さて、本日の芝居のテーマは「修羅場」。 日航ジャンボ機墜落事件を題材にした話で、事故から数年後が舞台。 簡単に話を紹介すると、事故を起こす便を偶然キャンセルして難を逃れた男は、生き残ったことに罪悪感を抱き続け、そのせいか仕事もうまく行っていない。 で、その妻は、夫の意味不明な罪悪感に対する苛立ちと、事故後に生まれた障害児の世話に追われる日々等々に切れまくりの精神状態。 さらにここへ、事故で夫を失った女が絡まってきて、それで不倫話も加わってややこしくなって、あとは延々と憎悪、怒号、罵声、混沌、てな感じ。 、、日曜日の爽やかな気分もぶちこわしだ。

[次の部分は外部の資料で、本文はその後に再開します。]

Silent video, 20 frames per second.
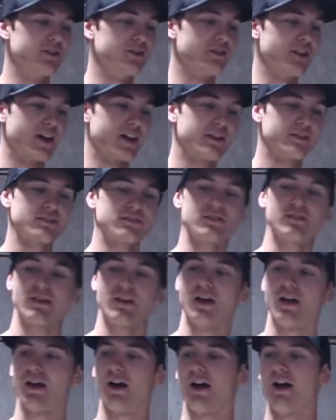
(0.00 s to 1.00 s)
in your hands.
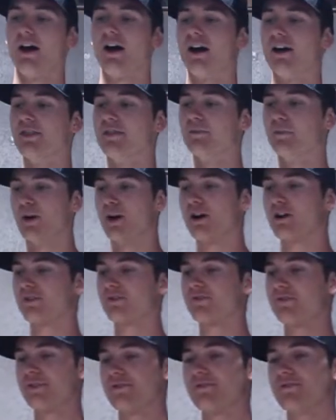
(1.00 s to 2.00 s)
The bars
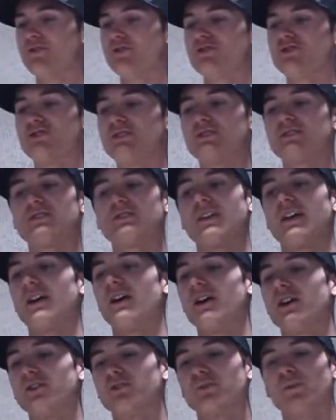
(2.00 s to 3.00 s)
for the Fuzions, they
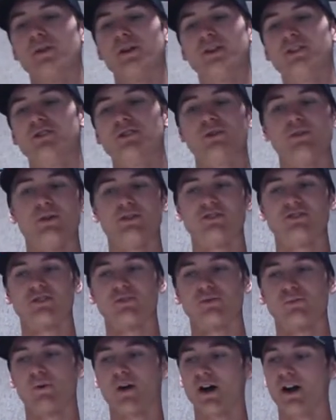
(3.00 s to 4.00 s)
are 22
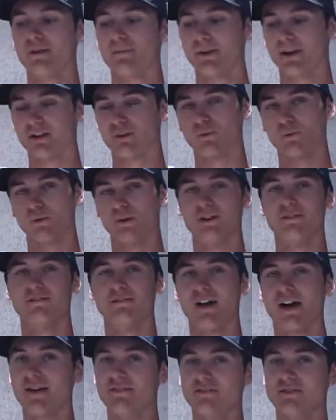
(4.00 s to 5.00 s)
inches wide by
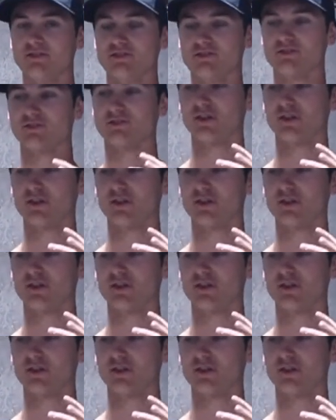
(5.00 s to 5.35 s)
25 inches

実際に起きた事件を題材にしてはいるものの、要するに表現されているのは、発狂寸前のギリギリの精神状態。 それで、そういう芝居は演出や役者が下手だと単に騒々しいだけなのだけど、この舞台ではそのどちらも良くできていて、客席では泣いている女の子とかいるし、僕も芝居を観て初めて吐き気をもよおしたりと、劇場の雰囲気は殆ど自己啓発セミナー(行ったこと無いけど)。 演出・役者の点で一流の舞台である事は認めるけれど、僕はもう二度と見たいとは思わない。
この日は、3週間近く続いた公演の最終日。 ということはあの人達、こんな芝居をリハーサルも含めて一ヶ月前後も続けていたのか。 それでよく頭がおかしくならないものだ、と妙な感心をした。 特に七瀬姐さんのキレ方が実に迫力満点だったのだけど、あれは演技などではなく、地なんじゃないのかなぁ。 あとでパンフの写真見たら、この人は結構な美人なんですね(女優だから当たり前か)。 でもいくら美人でも、この手の女と結婚でもしてしまった日には、残りの人生は地獄の毎日だと思う。 マゾな人には、夢のような日々かもしれないけれど。